[Python-Dev] [Python-3000] Betas today - I hope

Fri Jun 13 15:26:47 CEST 2008

M.-A. Lemburg wrote:
> On 2008年06月13日 11:32, Walter Dörwald wrote:
>> M.-A. Lemburg wrote:
>>> On 2008年06月12日 16:59, Walter Dörwald wrote:
>>>> M.-A. Lemburg wrote:
>>>>> .transform() and .untransform() use the codecs to apply same-type
>>>>> conversions. They do apply type checks to make sure that the
>>>>> codec does indeed return the same type.
>>>>>>>>>> E.g. text.transform('xml-escape') or data.transform('base64').
>>>>>>>> So what would a base64 codec do with the errors argument?
>>>>>> It could use it to e.g. try to recover as much data as possible
>>> from broken input data.
>>>>>> Currently (in Py2.x), it raises an exception if you pass in anything
>>> but "strict".
>>>>>>>>> I think for transformations we don't need the full codec machinery:
>>>>> > ...
>>>>>>>>>> No need to invent another wheel :-) The codecs already exist for
>>>>> Py2.x and can be used by the .encode()/.decode() methods in Py2.x
>>>>> (where no type checks occur).
>>>>>>>> By using a new API we could get rid of old warts. For example: Why 
>>>> does the stateless encoder/decoder return how many input 
>>>> characters/bytes it has consumed? It must consume *all* bytes anyway!
>>>>>> No, it doesn't and that's the point in having those return values :-)
>>>>>> Even though the encoder/decoders are stateless, that doesn't mean
>>> they have to consume all input data. The caller is responsible to
>>> make sure that all input data was in fact consumed.
>>>>>> You could for example have a decoder that stops decoding after
>>> having seen a block end indicator, e.g. a base64 line end or
>>> XML closing element.
>>>> So how should the UTF-8 decoder know that it has to stop at a closing 
>> XML element?
>> The UTF-8 decoder doesn't support this, but you could write a codec
> that applies this kind of detection, e.g. to not try to decode
> partial UTF-8 byte sequences at the end of input, which would then
> result in error.
>>>> Just because all codecs that ship with Python always try to decode
>>> the complete input doesn't mean that the feature isn't being used.
>>>> I know of no other code that does. Do you have an example for this use.
>> I already gave you a few examples.

Maybe I was unclear, I meant real world examples, not hypothetical ones.
>>> The interface was designed to allow for the above situations.
>>>> Then could we at least have a new codec method that does:
>>>> def statelesencode(self, input):
>> (output, consumed) = self.encode(input)
>> assert len(input) == consumed
>> return output
>> You mean as method to the Codec class ?

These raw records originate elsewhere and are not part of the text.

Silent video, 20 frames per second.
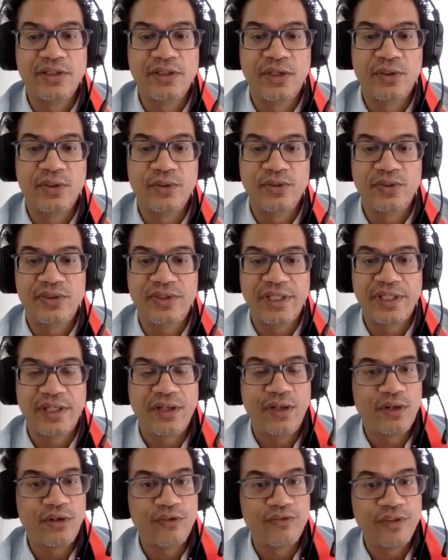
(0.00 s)
are a
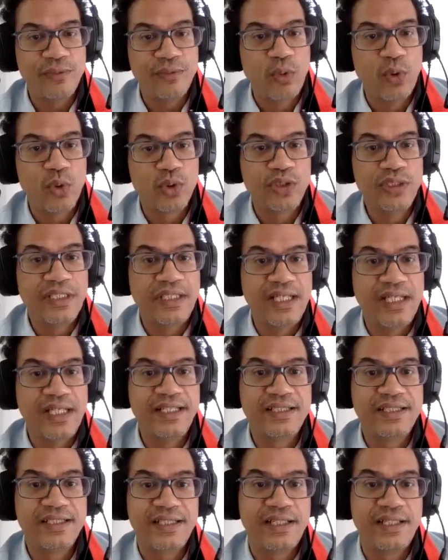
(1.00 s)
lot of important
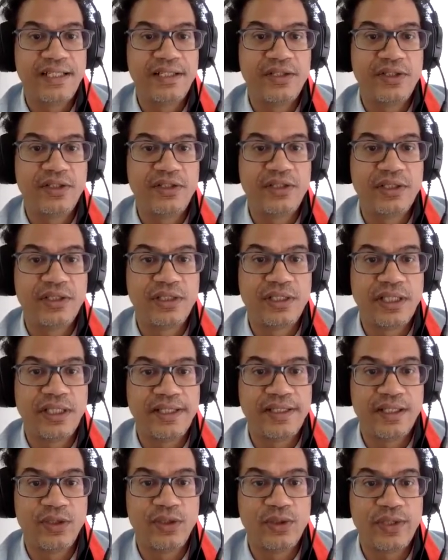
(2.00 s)
links there that you can
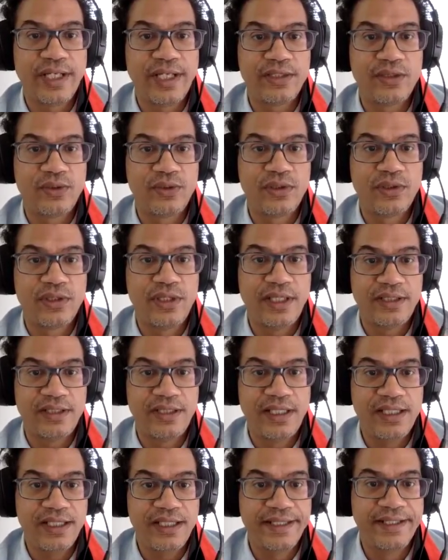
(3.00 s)
take a look at, that
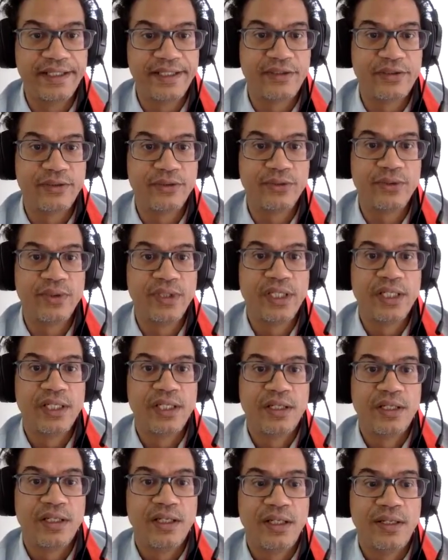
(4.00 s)
they link to
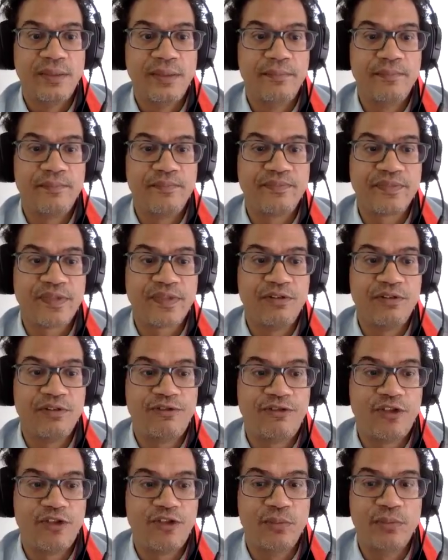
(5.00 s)

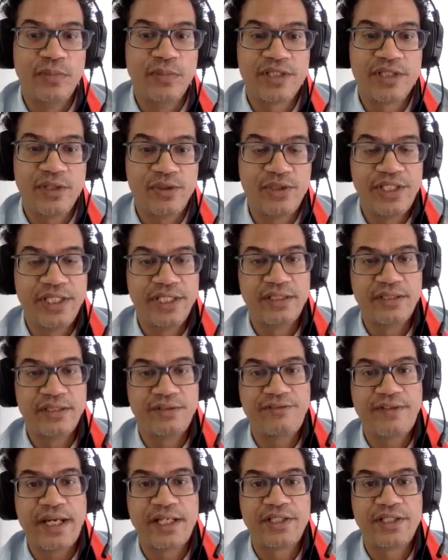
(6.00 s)
from associated
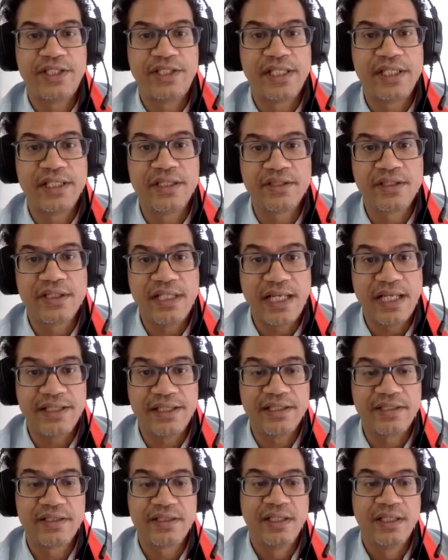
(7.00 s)
fact checkers and
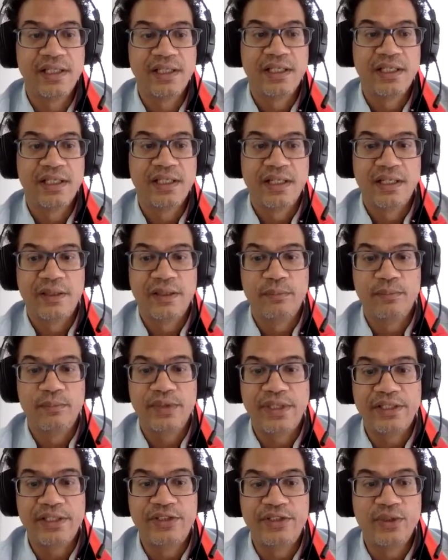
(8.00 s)
others,
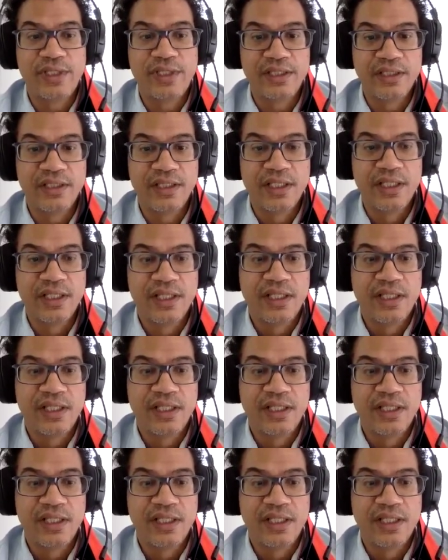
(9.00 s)
that you can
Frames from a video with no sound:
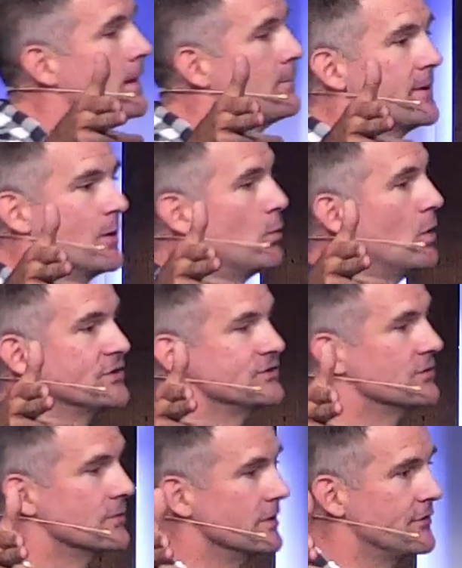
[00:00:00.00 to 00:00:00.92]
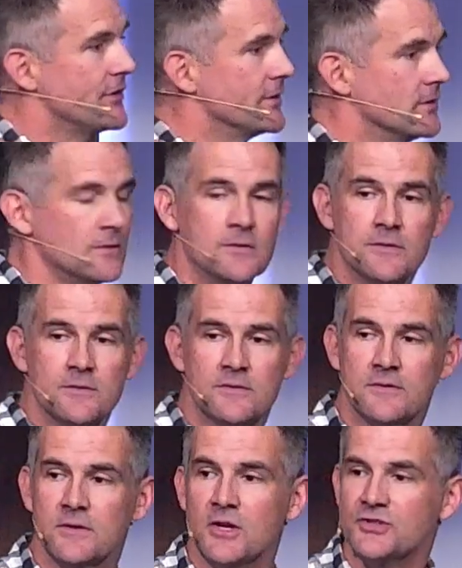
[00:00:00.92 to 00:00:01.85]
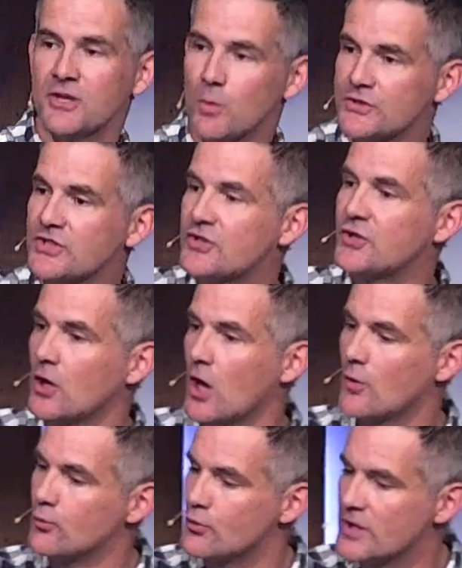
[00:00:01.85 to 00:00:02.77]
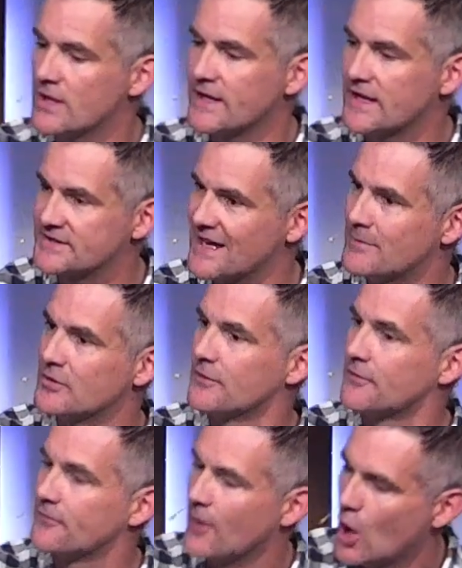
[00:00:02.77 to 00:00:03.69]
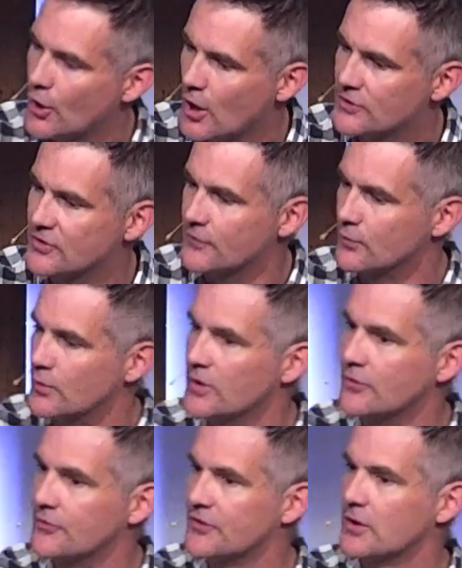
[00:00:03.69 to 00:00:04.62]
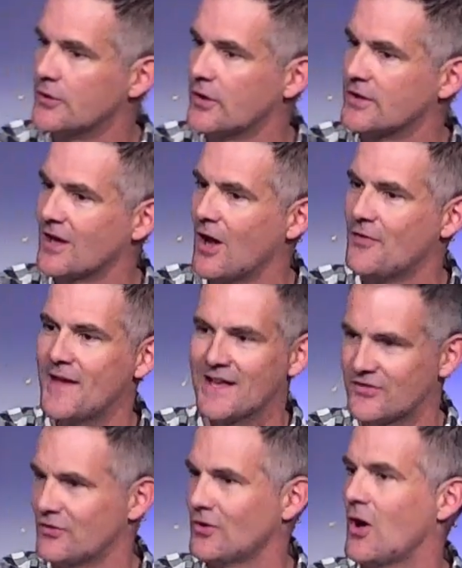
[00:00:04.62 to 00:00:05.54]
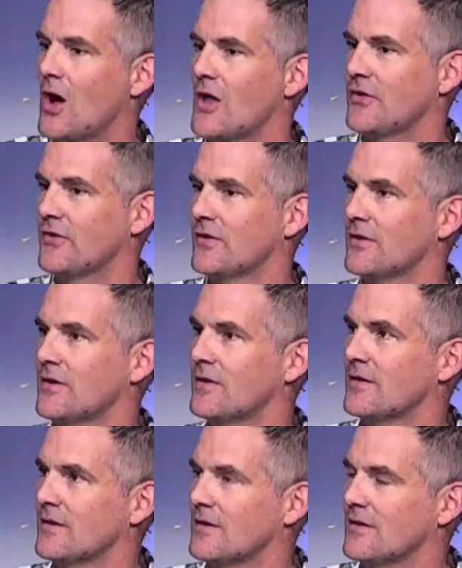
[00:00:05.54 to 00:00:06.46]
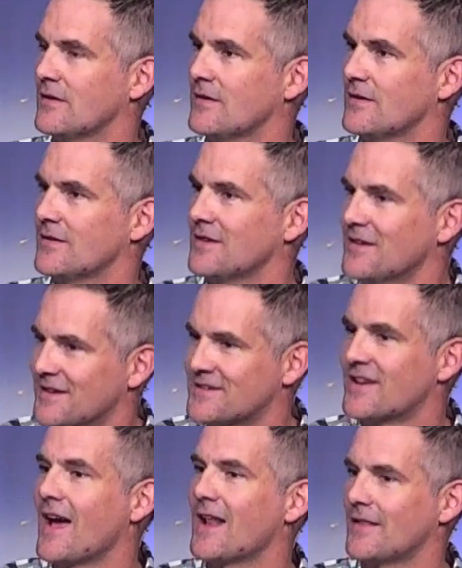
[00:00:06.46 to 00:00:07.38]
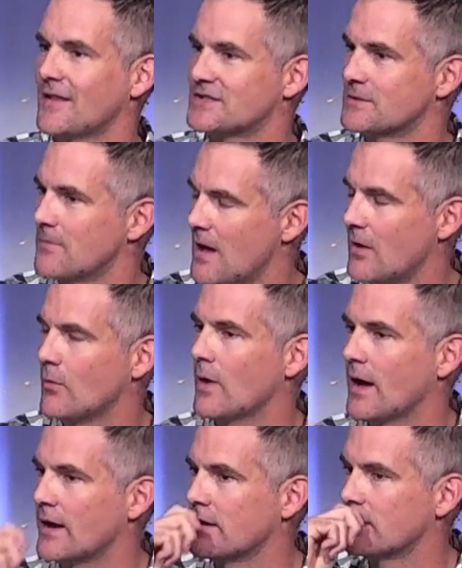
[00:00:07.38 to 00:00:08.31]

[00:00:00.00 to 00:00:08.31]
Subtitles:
But it wasn't the real deal. See, it wasn't until I really examined the photos of the real deal that I go, that's not a tailor, that's a mulloway.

No, I meant as a method for the CodecInfo clas.
> Sure, we could do that, but please use a different name,
> e.g. .encodeall() and .decodeall() - .encode() and .decode()
> are already stateles (and so would the new methods be), so
> "stateless" isn't all that meaningful in this context.

I like the names encodeall/decodeall!
> We could also add such a check to the PyCodec_Encode() and _Decode()
> functions. They currently do not apply the above check.
>> In Python, those two functions are exposed as codecs.encode()
> and codecs.decode().

This change will probably have to wait for the 2.7 cycle.
Servus,
 Walter